Трижды прав Валерий Брюсов, утверждавший: «Мир Гоголя ничем не напоминает прозаический стиль жизни». Вот на стене висит картина, где изображена нимфа с такими большими грудями, «каких читатель никогда не видывал», вот слуга Павла Ивановича, что подобно планете имел «свою атмосферу» и стоило ему войти в необжитое помещение, и сразу начинало казаться, что здесь давно жили люди. Вот «шаровары величиной с Чёрное море», и конечно же та самая редкая птица, которая долетит до середины Днепра, хотя птицы с лёгкостью перелетают целый океан. «Утверждать, что Гоголь был фантаст, что, несмотря на все свои порывания к точному воспроизведению действительности, он всегда оставался мечтателем, что и в жизни он увлекался иллюзиями, — пишет Брюсов, — не значит унижать Гоголя. Опровергая школьное мнение, будто Гоголь был последовательный реалист, я не тень бросал на Гоголя, но только пытался осветить его образ с иной стороны».
«Гоголь все явления и предметы рассматривал не в их действительности, но в их пределе» — так формулирует особенности его стиля В. Розанов. «Конечно, — продолжает он, — Россия времён Гоголя не была населена теми маниаками, теми чудовищами и теми ангелами красоты, которые выступают перед нами из его повестей. Тогда жили такие же люди, как теперь, в которых смешное соединялось с благородным, красота с безобразием, героизм с ничтожеством».
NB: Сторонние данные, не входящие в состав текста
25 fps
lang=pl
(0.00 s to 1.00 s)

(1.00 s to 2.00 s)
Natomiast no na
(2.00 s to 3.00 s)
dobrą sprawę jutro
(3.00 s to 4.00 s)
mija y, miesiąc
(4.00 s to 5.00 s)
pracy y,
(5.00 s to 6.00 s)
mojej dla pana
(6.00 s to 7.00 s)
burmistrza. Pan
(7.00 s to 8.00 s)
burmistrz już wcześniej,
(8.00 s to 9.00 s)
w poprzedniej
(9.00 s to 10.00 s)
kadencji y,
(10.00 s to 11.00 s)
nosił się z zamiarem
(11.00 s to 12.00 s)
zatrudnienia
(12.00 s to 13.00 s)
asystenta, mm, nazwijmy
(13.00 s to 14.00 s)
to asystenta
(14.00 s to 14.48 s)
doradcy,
Мережковский подчёркивал, что серенькая русская жизнь 30-х годов обратилась под пером Гоголя в такой апофеоз пошлости, равного которому не может представить миру ни одна эпоха всемирной истории. Когда в городе узнают, что Чичиков скупал мёртвые души, чиновники начинают судить и рядить о нём, и толки их тотчас доходят до последних границ вероятного. Одни говорят, что Чичиков — делатель фальшивых ассигнаций. Другие — что он хотел увезти губернаторскую дочку. Третьи — что он капитан Копейкин. «А из числа многих, в своём роде, сметливых предположений было, наконец, одно, — странно даже и сказать, — что не есть ли Чичиков переодетый Наполеон».
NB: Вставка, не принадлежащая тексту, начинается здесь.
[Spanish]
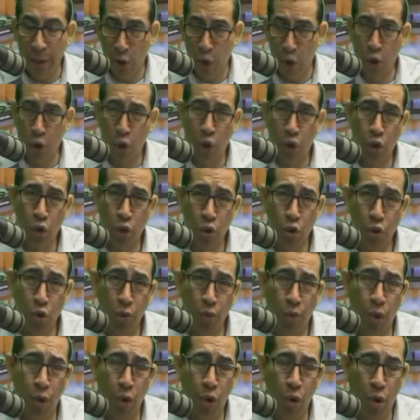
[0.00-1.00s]
A veces
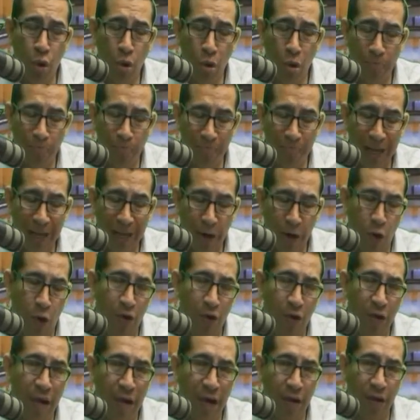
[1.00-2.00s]
nosotros un poco
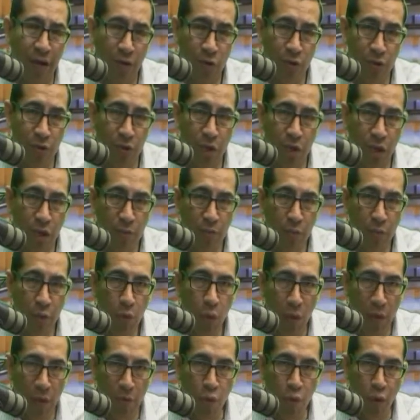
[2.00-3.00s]
enrollados
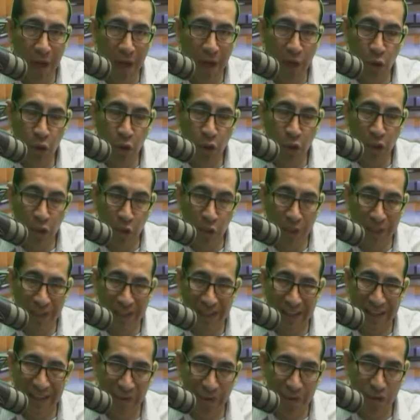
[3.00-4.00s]
o envueltos
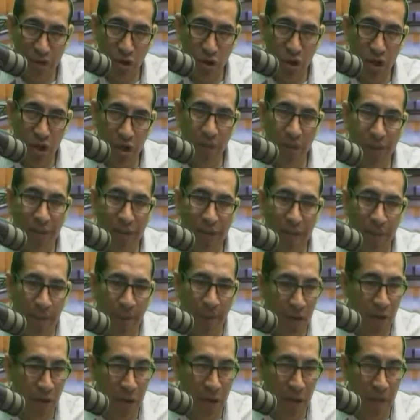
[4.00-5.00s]
en nuestra visión, en
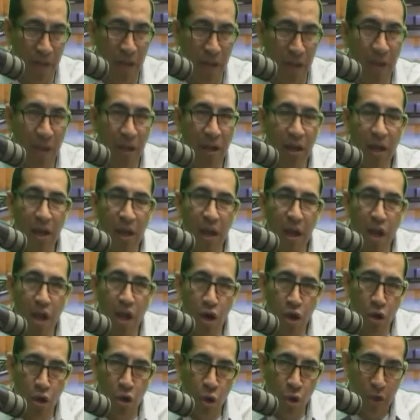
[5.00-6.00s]
nuestro panorama,
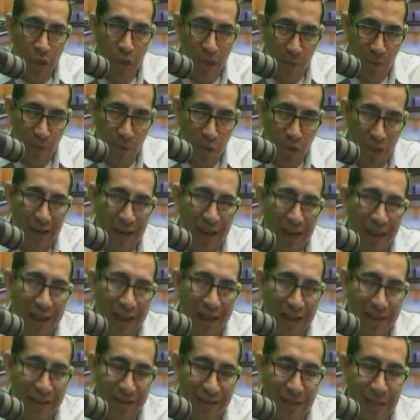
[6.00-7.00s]
no
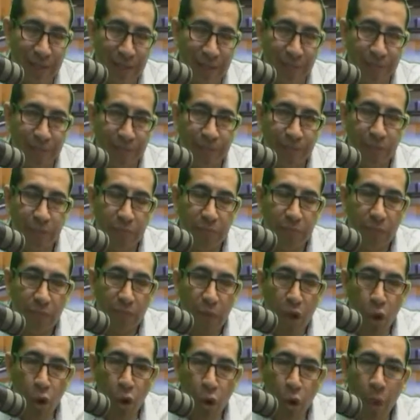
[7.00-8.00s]
tenemos el alcance
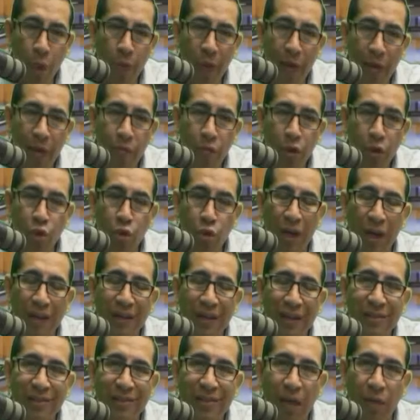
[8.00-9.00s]
o no
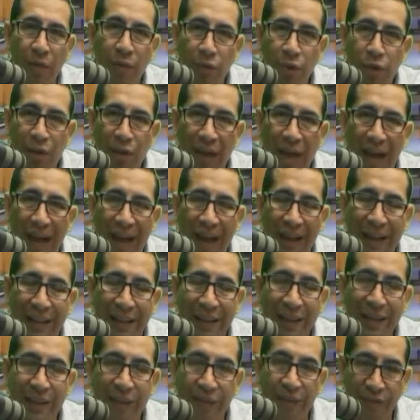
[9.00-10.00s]
vemos, no alcanzamos
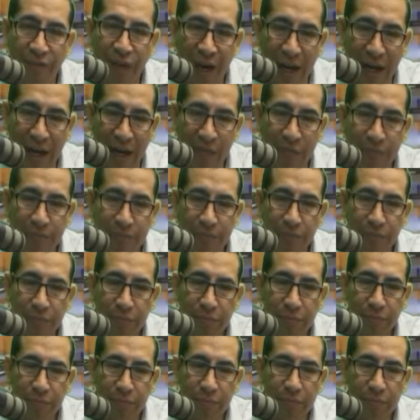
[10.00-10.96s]
a descifrar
В другом городе появление гоголевского героя производит путаницу почти революционную.... Скандалы, соблазны и всё так замешалось и сплелось вместе с историей Чичикова, с мёртвыми душами, что никоим образом нельзя было понять, которое из этих дел было главнейшая чепуха... В одной части губернии оказался голод... В другой части губернии расшевелились раскольники. Кто-то пропустил между ними, что народился антихрист, который и мёртвым не даёт покоя, скупая какие-то мёртвые души. Каялись и грешили и, под видом изловить антихриста, укокошили неантихристов... В другом месте мужики взбунтовались»...
Поистине нужно быть русским человеком, всегда готовым в жизни ко всему и привыкшим всему (особенно плохому) верить, чтобы признать эту удивительную революцию, вызванную похождениями Чичикова, за реализм. А ведь вся эта история едва ли менее невероятна, чем то, что нос майора Ковалева стал самостоятельно разъезжать по Петербургу в мундире с золотом.
Мифосимволическое начало, в котором бытовое ничем не отделено от фантастического, диалектика невозможного и возможного органична и гениально правдоподобна, благодаря формуле гротеска — такое начало характерно именно для фольклора, основным носителем которого в каждую конкретную эпоху является самое старшее поколение. Вспоминаются слова моей бабушки, родом ещё из xix века, которая, достигнув в светлом уме и твёрдой памяти 90 лет, ничему из вновь открытого наукой или придуманного советской фантастикой не удивлялась, а только говорила важно: «Всё может быть». Это великое мифопоэтическое фольклорное «Всё может быть» ярче всех в русской классике воплотил Гоголь, и оттого он значительно более по-русски народен, чем целый сонм бытописателей.